1966 - Dr. Timothy Leary speaks at New York’s Town Hall, comparing LSD to a microscope saying that the drug “is to psychology what the microscope is to biology.”

1966 - Pearl Jam guitarist Mike McCready is born.

1967 - The Doors play the Fresno District Fairgrounds, Fresno, CA.

1970 - A New York Times article defends rock music as 'the most popular of creative arts today.'

1971 - As reported by the Los Angeles Times, the New School for Social Research in New York City is one of the first institutions to offer a course on rock & roll music. Several years later, it would also be the first school to offer a course in audio engineering.

1976 - At a three-day rally billed as Japan Celebrates the Whale and Dolphin in Tokyo, Jackson Browne, Richie Havens, John Sebastian and other performers help to raise $150,000 for the effort to save whales and dolphins from the nets of the international fishing industry.

1980 - EMI Records announce a 28-million pound loss for the second half of 1979. The company had seen an 18-million pound profit for the same time period a year earlier. The stats show the hard times the record industry is currently experiencing.

1981 - Canned Heat vocalist Bob 'the Bear' Hite dies of a heart attack in Venice, California. He was 36 years old.

1982 - After years of publication to the radio and recording industry, Record World magazine ceases publication and files for bankruptcy protection.

1985 - Broadcasters band together to play the single, We Are the World at 10:50 a.m. E.S.T. Stations in the United States were joined by hundreds of others around the world in a sign of unification for the African relief cause.
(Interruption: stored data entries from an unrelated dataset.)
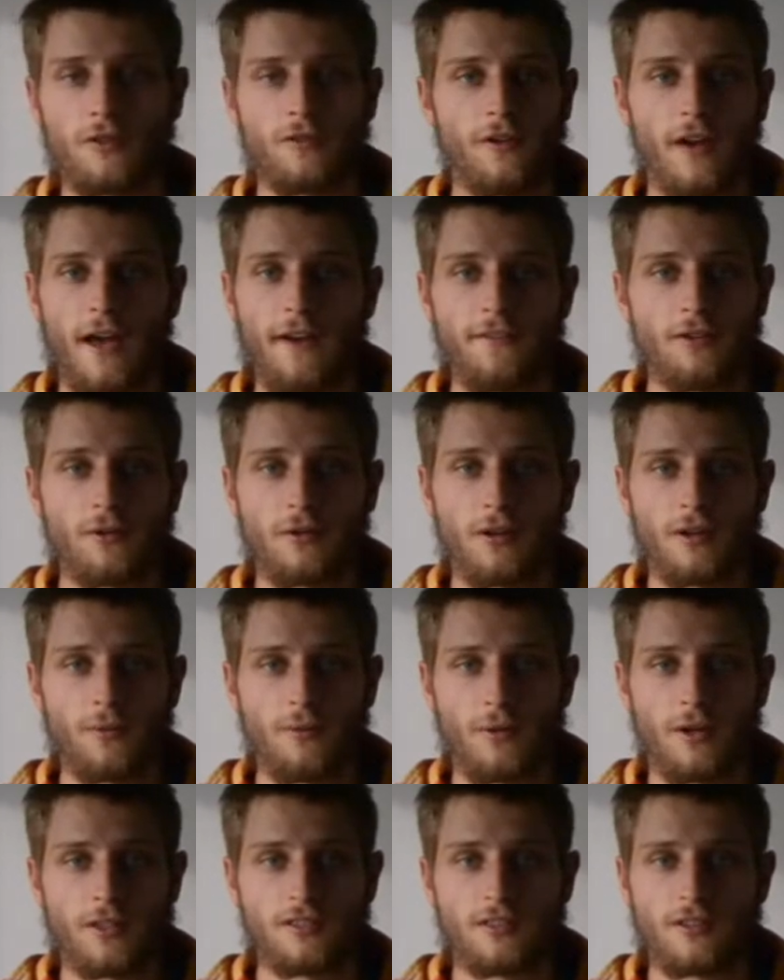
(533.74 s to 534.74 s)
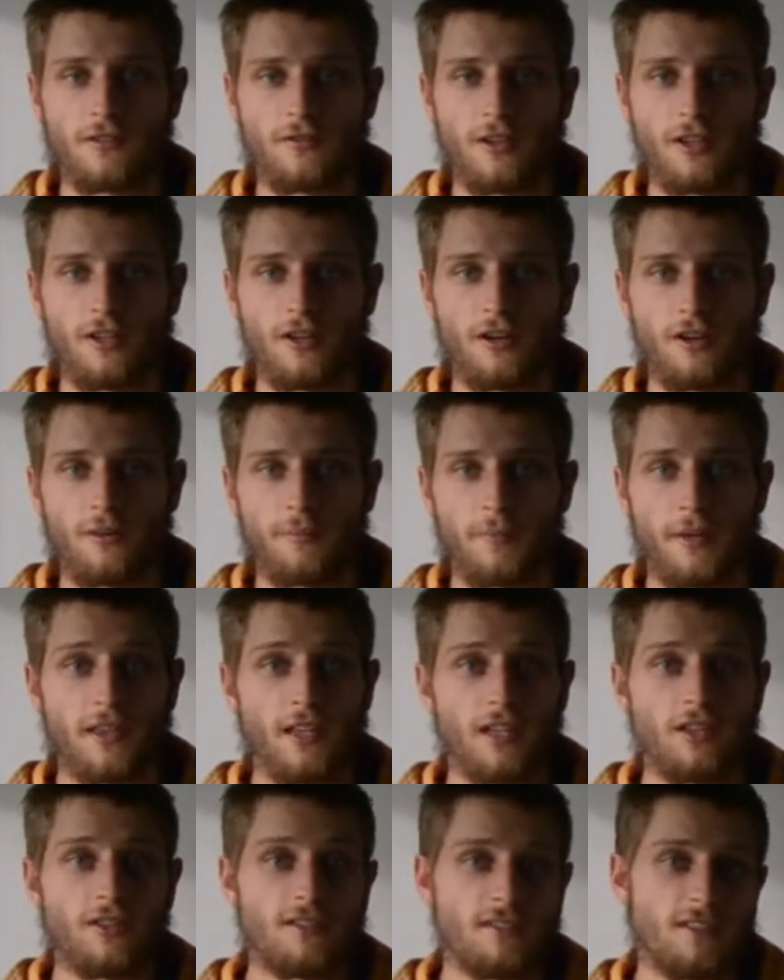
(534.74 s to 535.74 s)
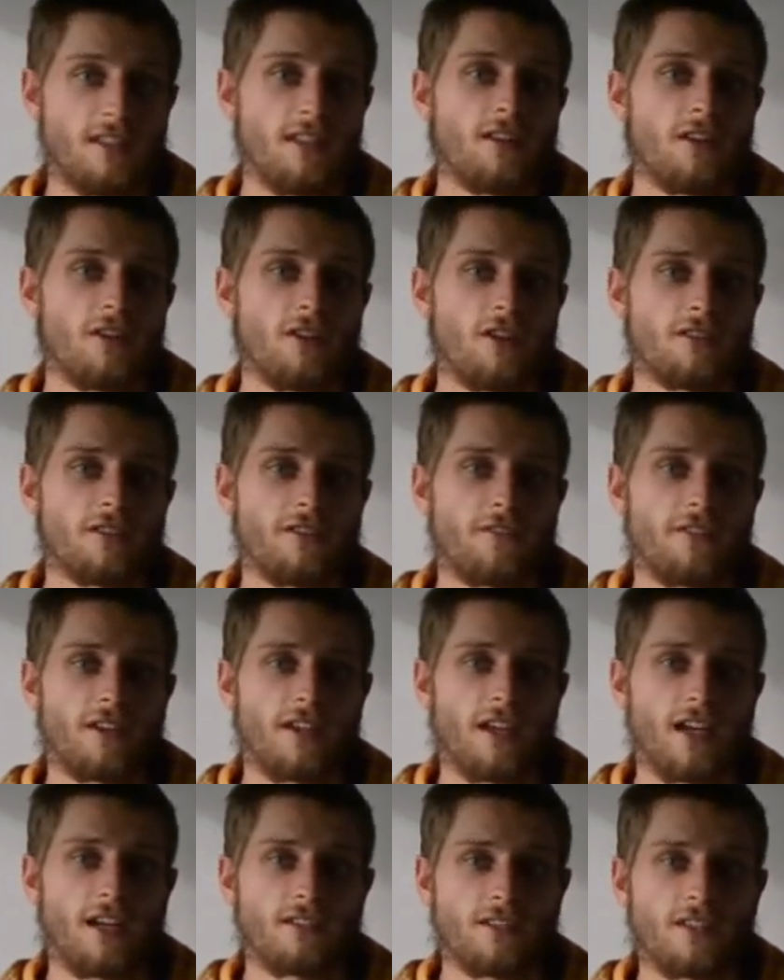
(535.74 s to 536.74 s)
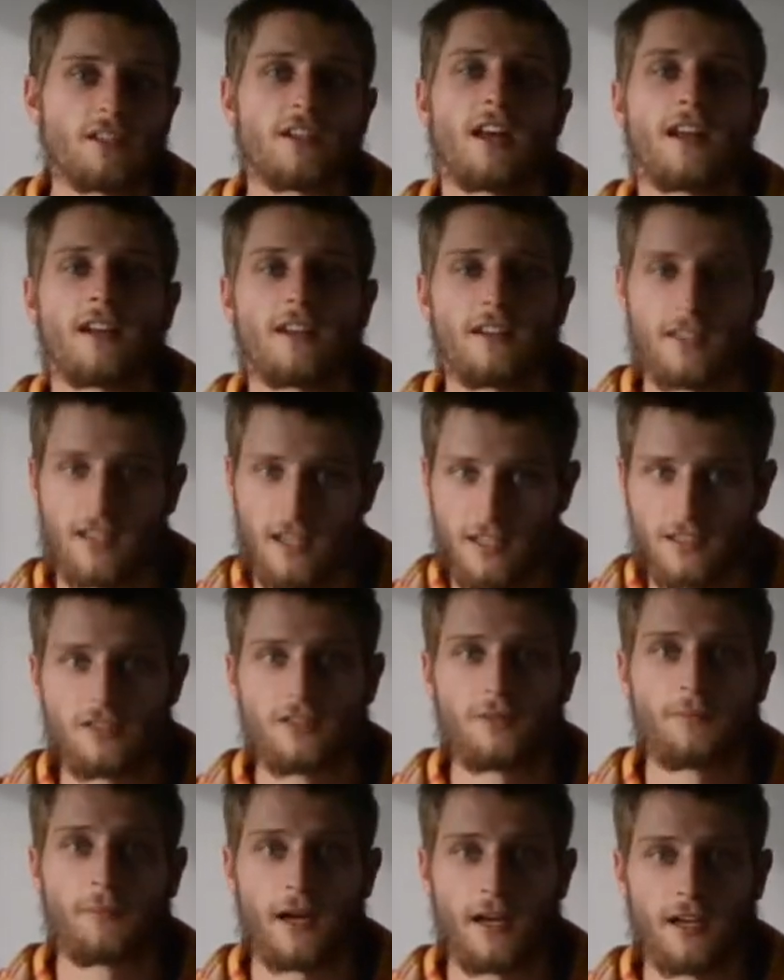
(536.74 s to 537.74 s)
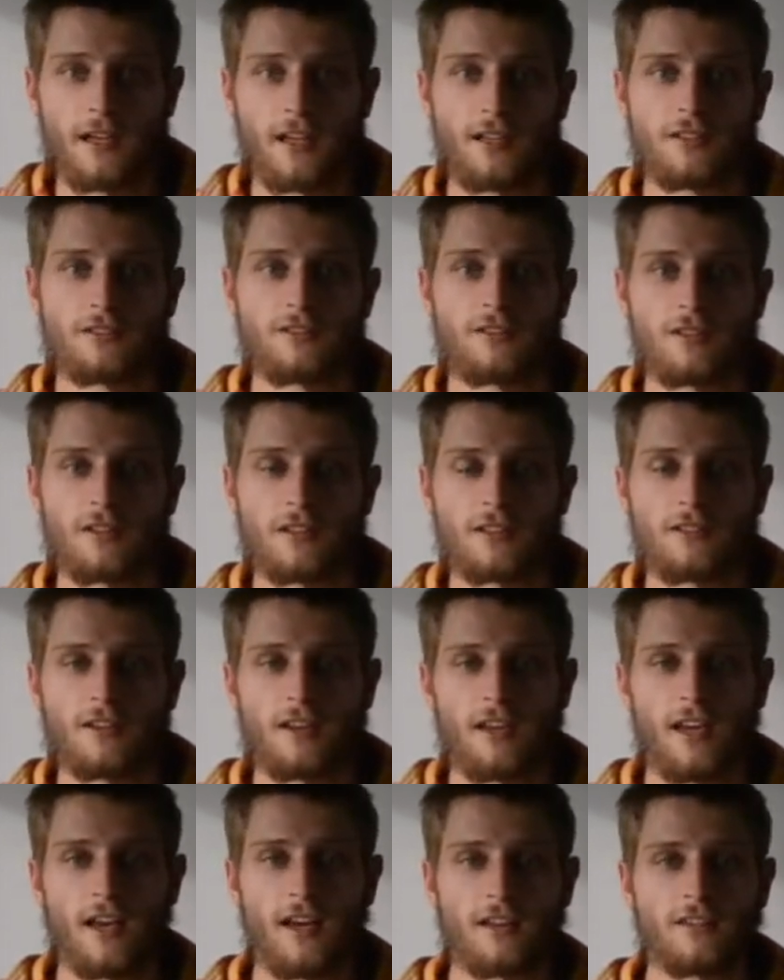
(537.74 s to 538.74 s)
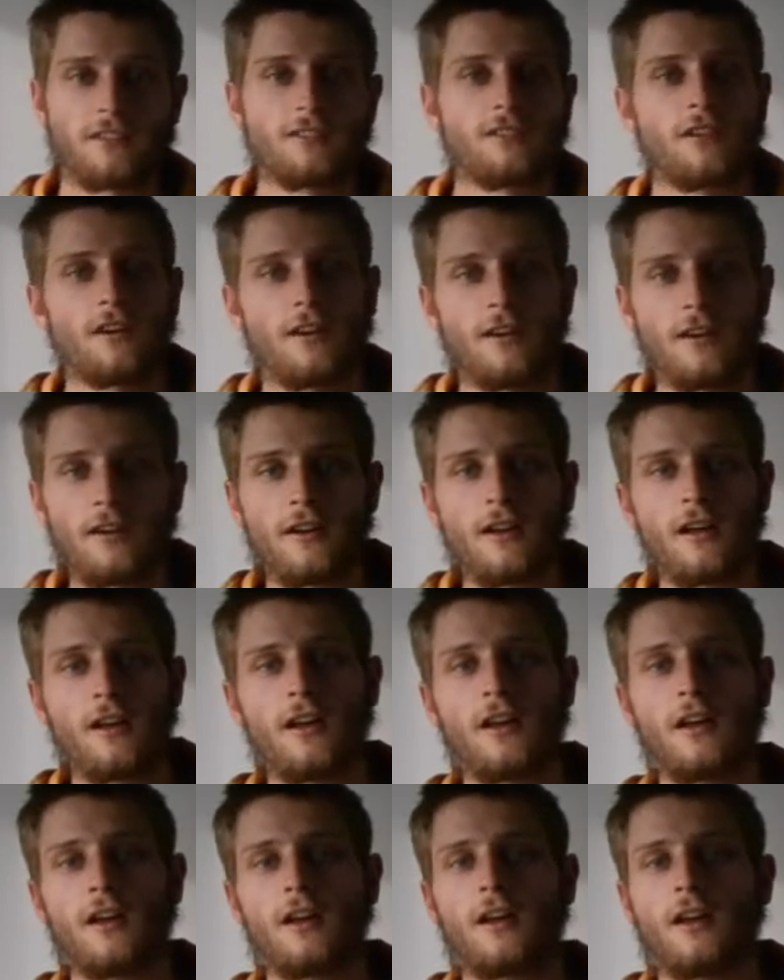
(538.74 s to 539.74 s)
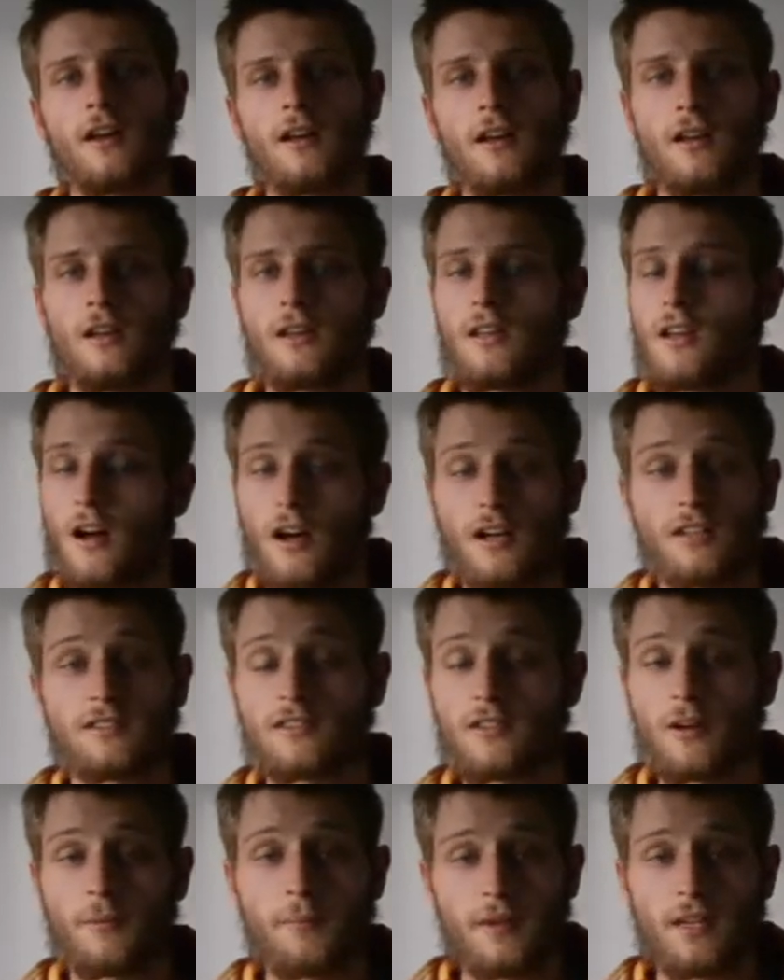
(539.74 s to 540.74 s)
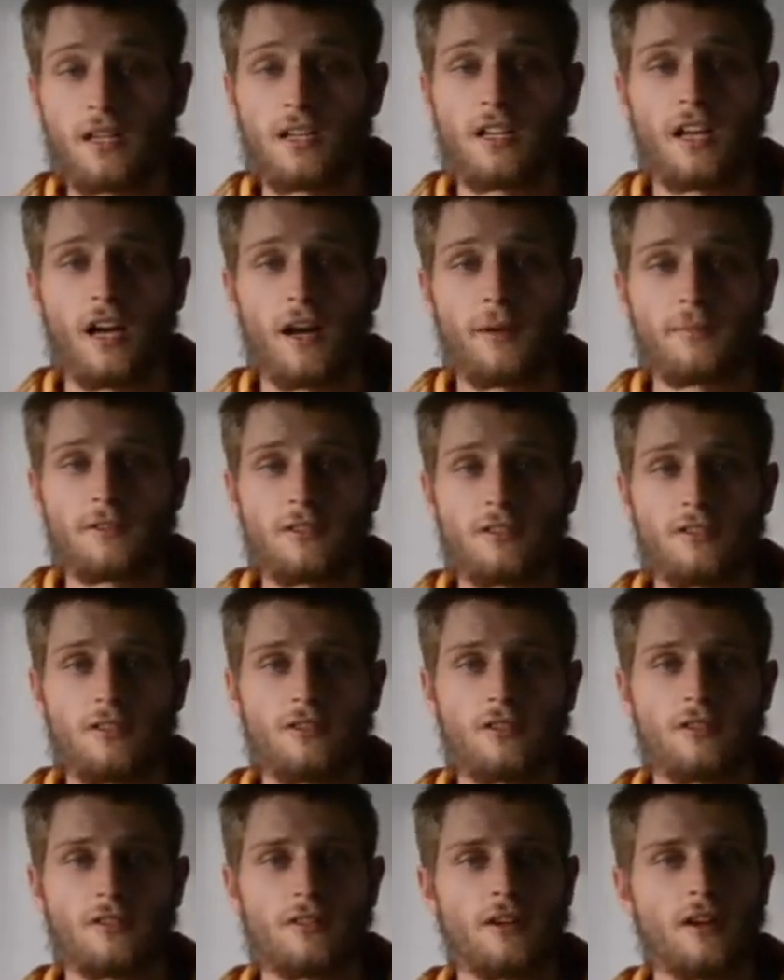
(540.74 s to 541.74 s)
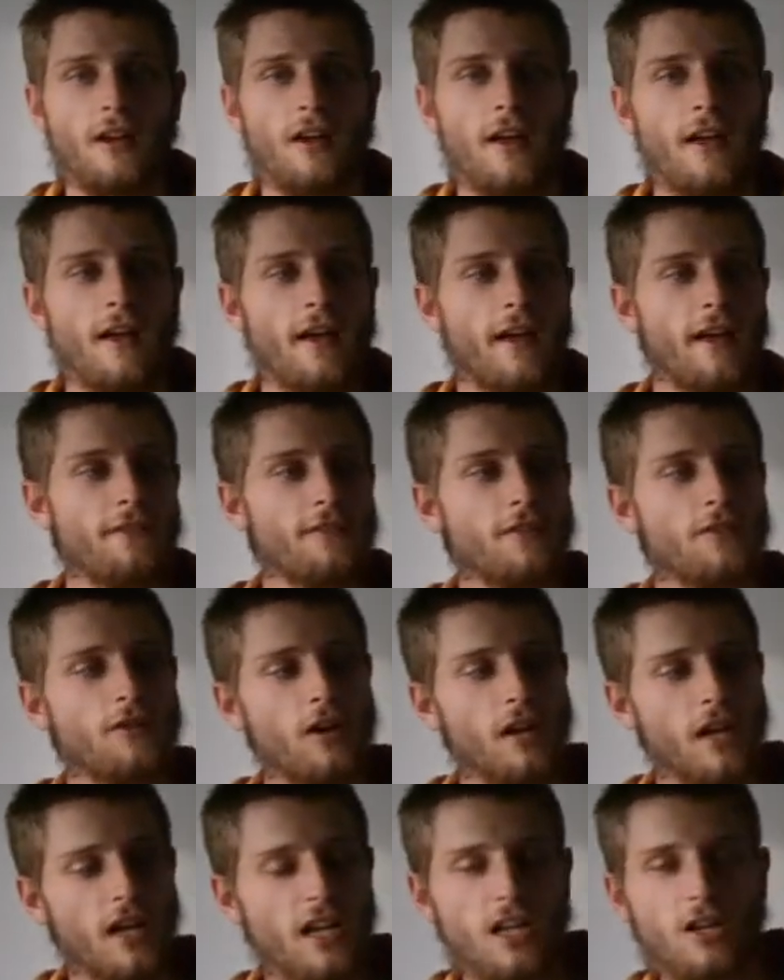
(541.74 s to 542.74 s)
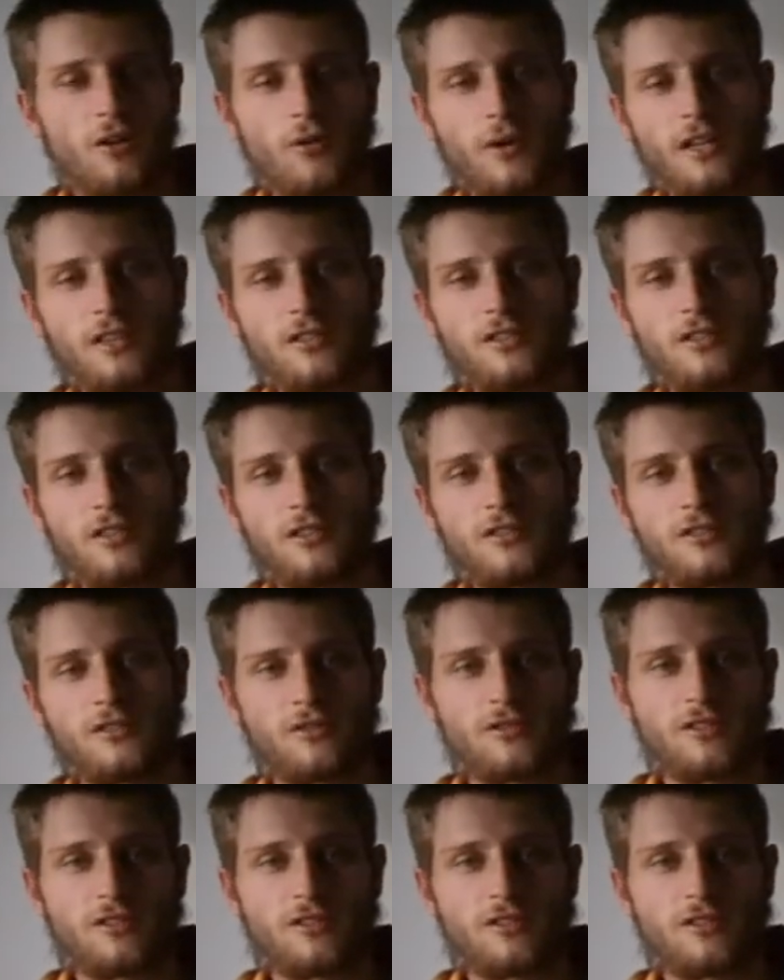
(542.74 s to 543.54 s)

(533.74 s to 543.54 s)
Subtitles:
haven't watched a video, but then you see the notification and it gets you back into it. Okay, so yeah, it's completely up to you. If you've got any questions or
Even Muzak made the song only the second vocal selection it has ever played in elevators and offices since its inception.

1987 - Calling it the first launching of a television network in almost 40 years, the FOX Broadcasting Company, under the direction of media and publishing baron Rupert Murdoch, starts broadcasting with two Sunday night offerings. Married......With Children and The Tracey Ullman Show are the beginnings of the FOX lineup.

1993 - Construction begins on the Rock and Roll Hall of Fame in Cleveland.

1994 - Tough luck if you were thinking of winning a Boston Music Award this year. Aerosmith walks (this;) away with seven of them.

1997 - Allen Ginsberg, the counterculture guru who'd shattered conventions as poet laureate of the Beat Generation, dies in New York City at age 70.

1998 - Legendary rock drummer Cozy (Collin) Powell is killed in a high-speed car crash near Bristol, England. Powell was one of Britain's best players, playing with Rainbow, Black Sabbath, Jeff Beck, Brian May and Whitesnake. He was 50.

2000 - The Doors' Ray Manzarek reunites with guitarist Robby Krieger for a set at the Whisky in Los Angeles, where it all began for a the legendary band. Guests include Perry Farrell and John Doe.